MATERIAL TO PROCESS Start Marker

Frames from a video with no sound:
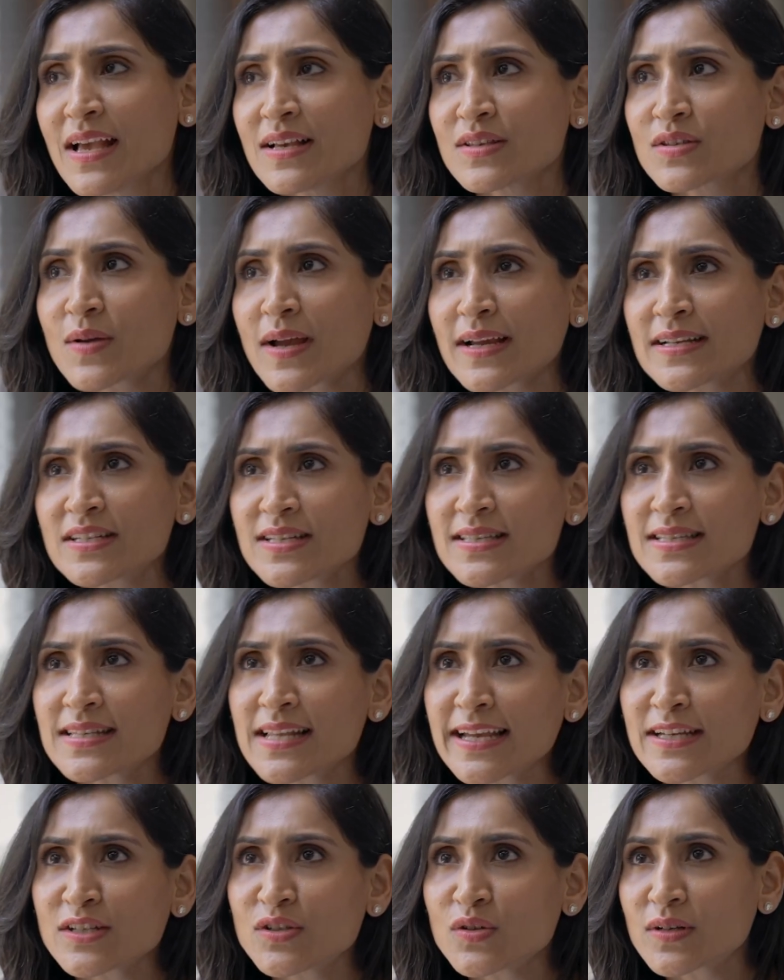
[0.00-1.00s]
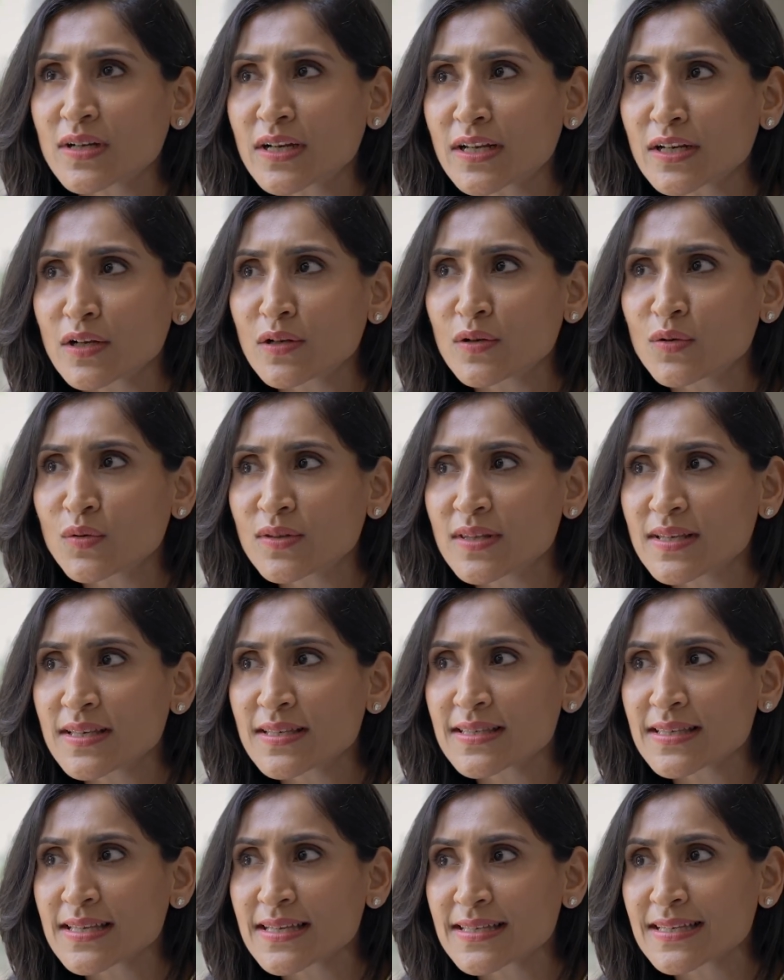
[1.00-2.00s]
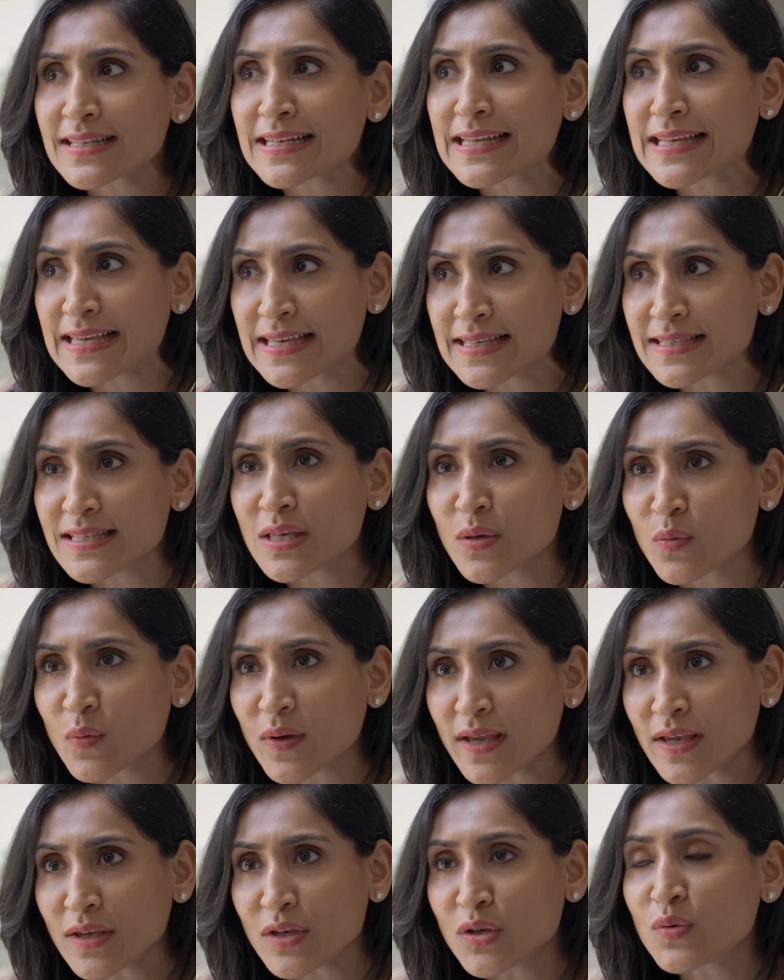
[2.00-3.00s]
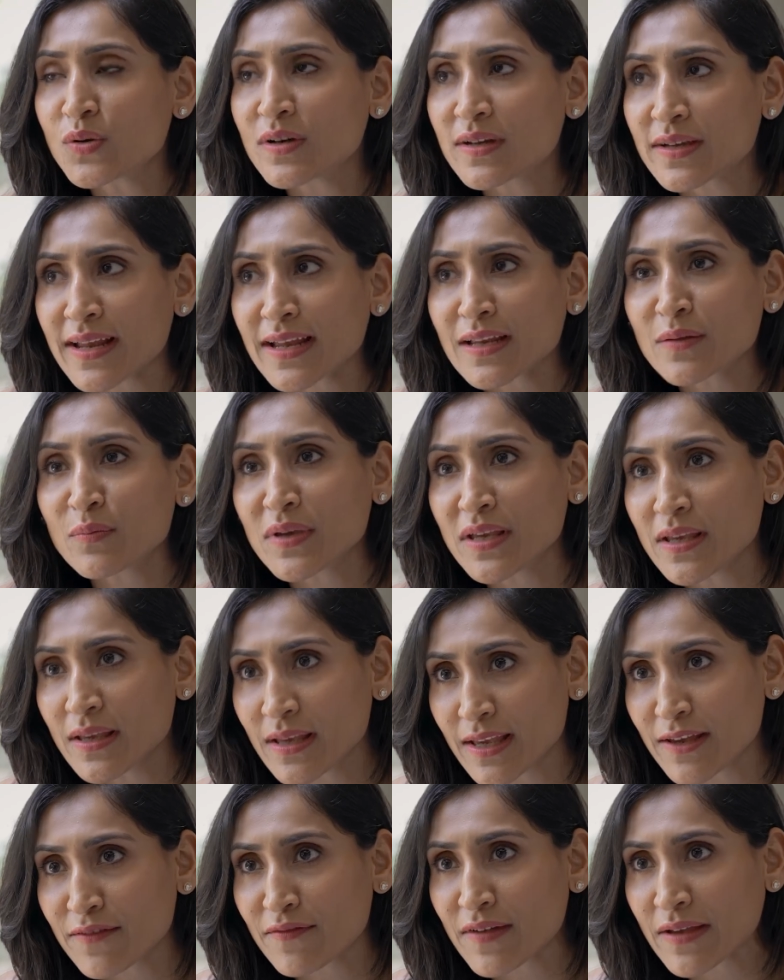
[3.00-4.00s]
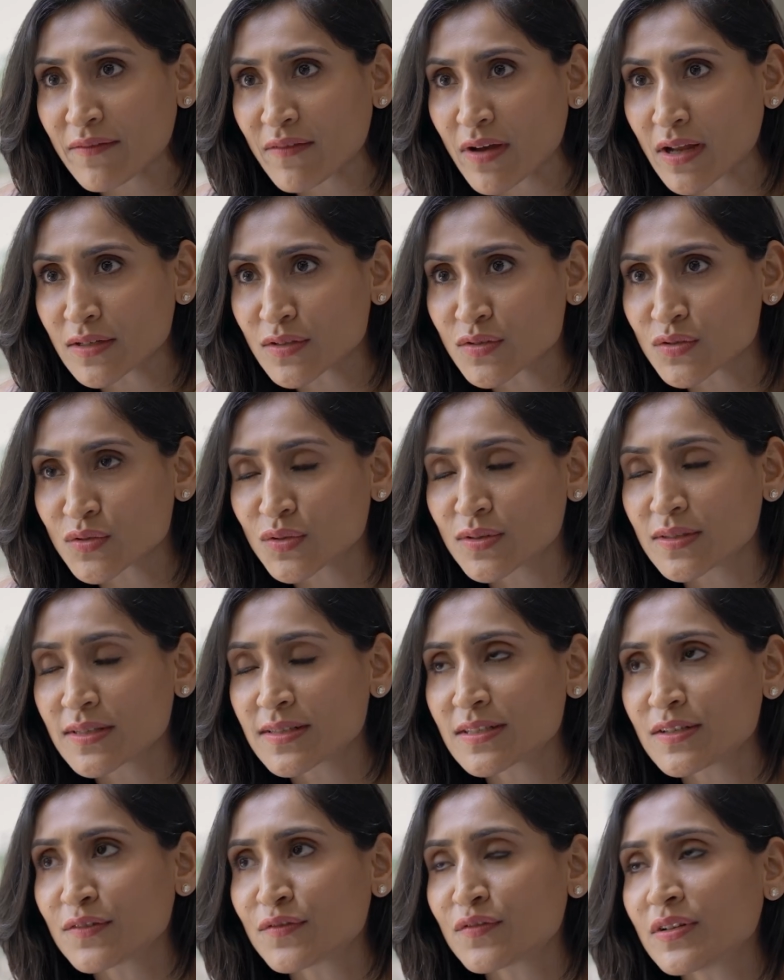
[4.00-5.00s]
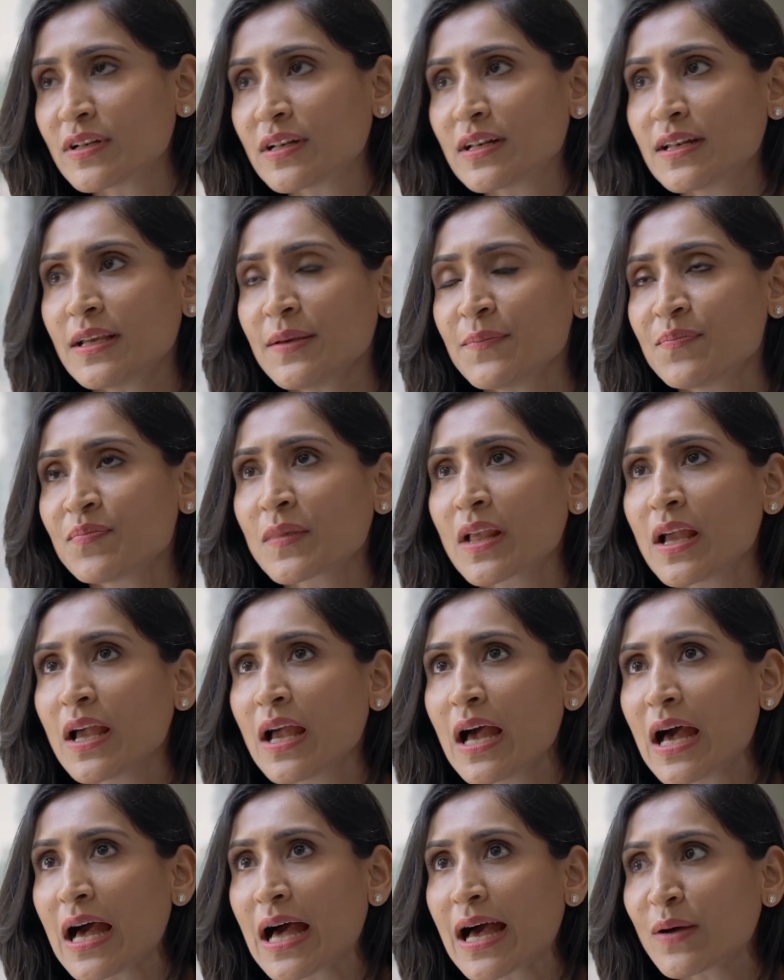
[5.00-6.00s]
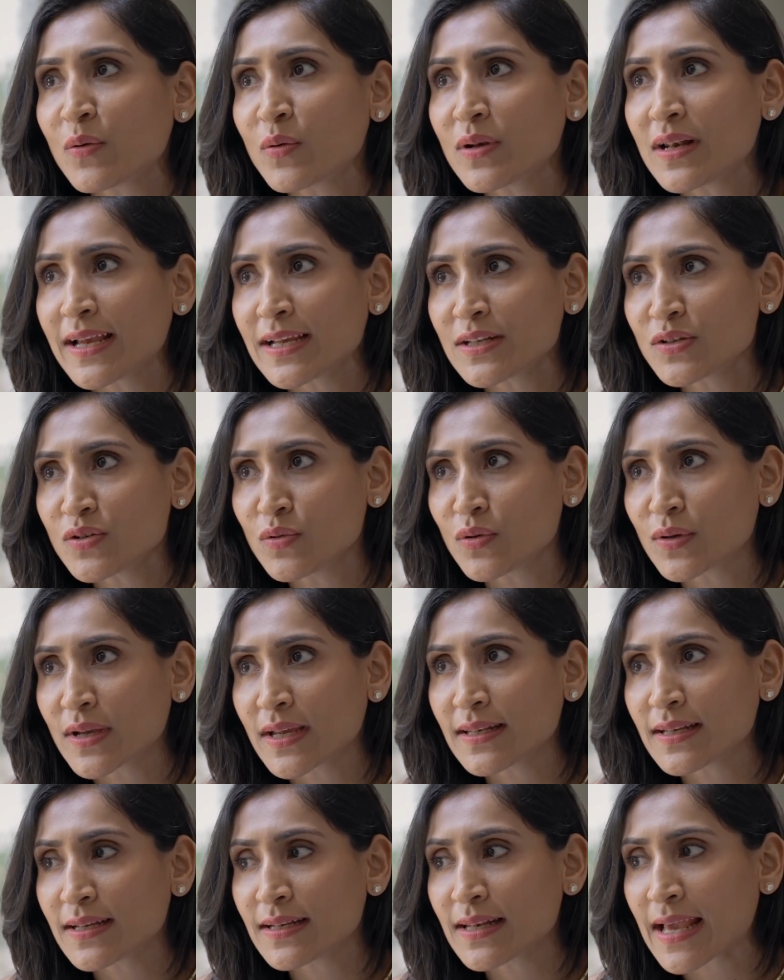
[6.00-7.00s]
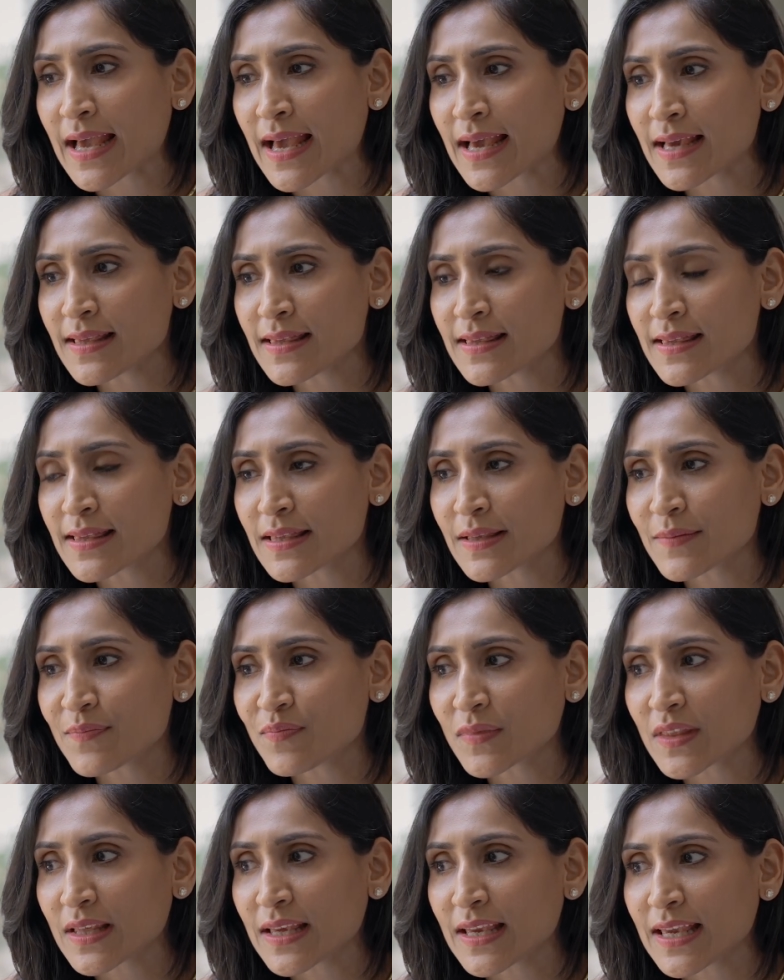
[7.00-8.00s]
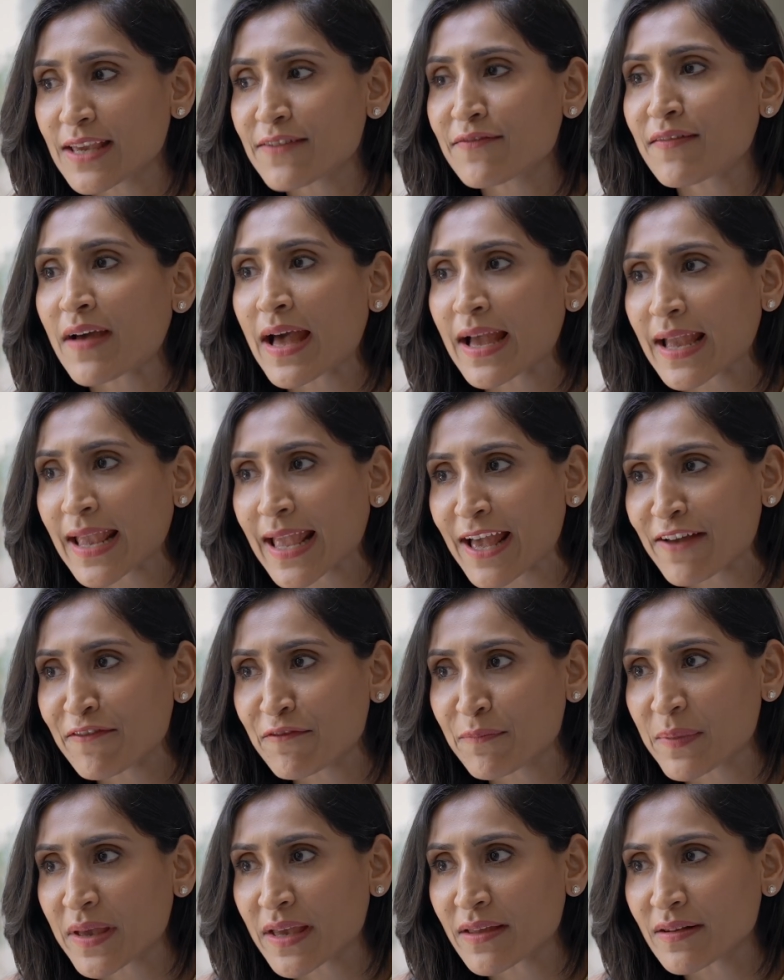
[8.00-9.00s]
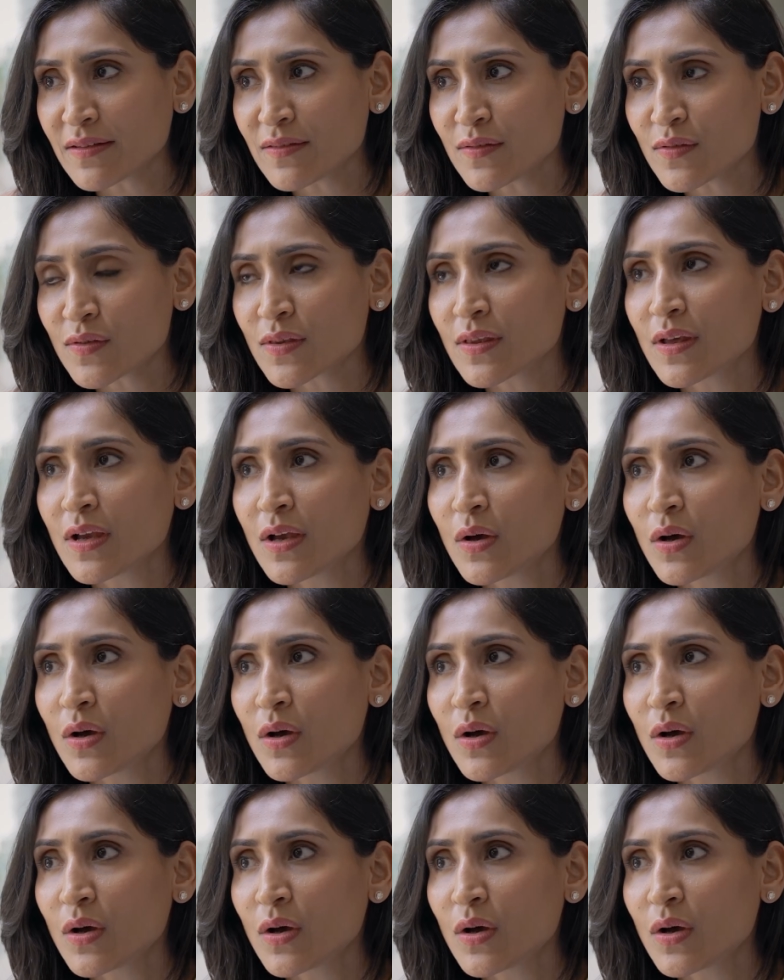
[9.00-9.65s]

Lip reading: So I'd just like to conclude this is an easy way. You correct me if I've understood this differently. I would like to look at it as if I have parents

MATERIAL TO PROCESS End Marker

◆ PROBLEM TO SOLVE ◆
The whole listing above needs to be copied exactly; please keep the pictures out.

◆ EXERCISE ANSWER ◆
Frames from a video with no sound:
[0.00-1.00s]
[1.00-2.00s]
[2.00-3.00s]
[3.00-4.00s]
[4.00-5.00s]
[5.00-6.00s]
[6.00-7.00s]
[7.00-8.00s]
[8.00-9.00s]
[9.00-9.65s]

Lip reading: So I'd just like to conclude this is an easy way. You correct me if I've understood this differently. I would like to look at it as if I have parents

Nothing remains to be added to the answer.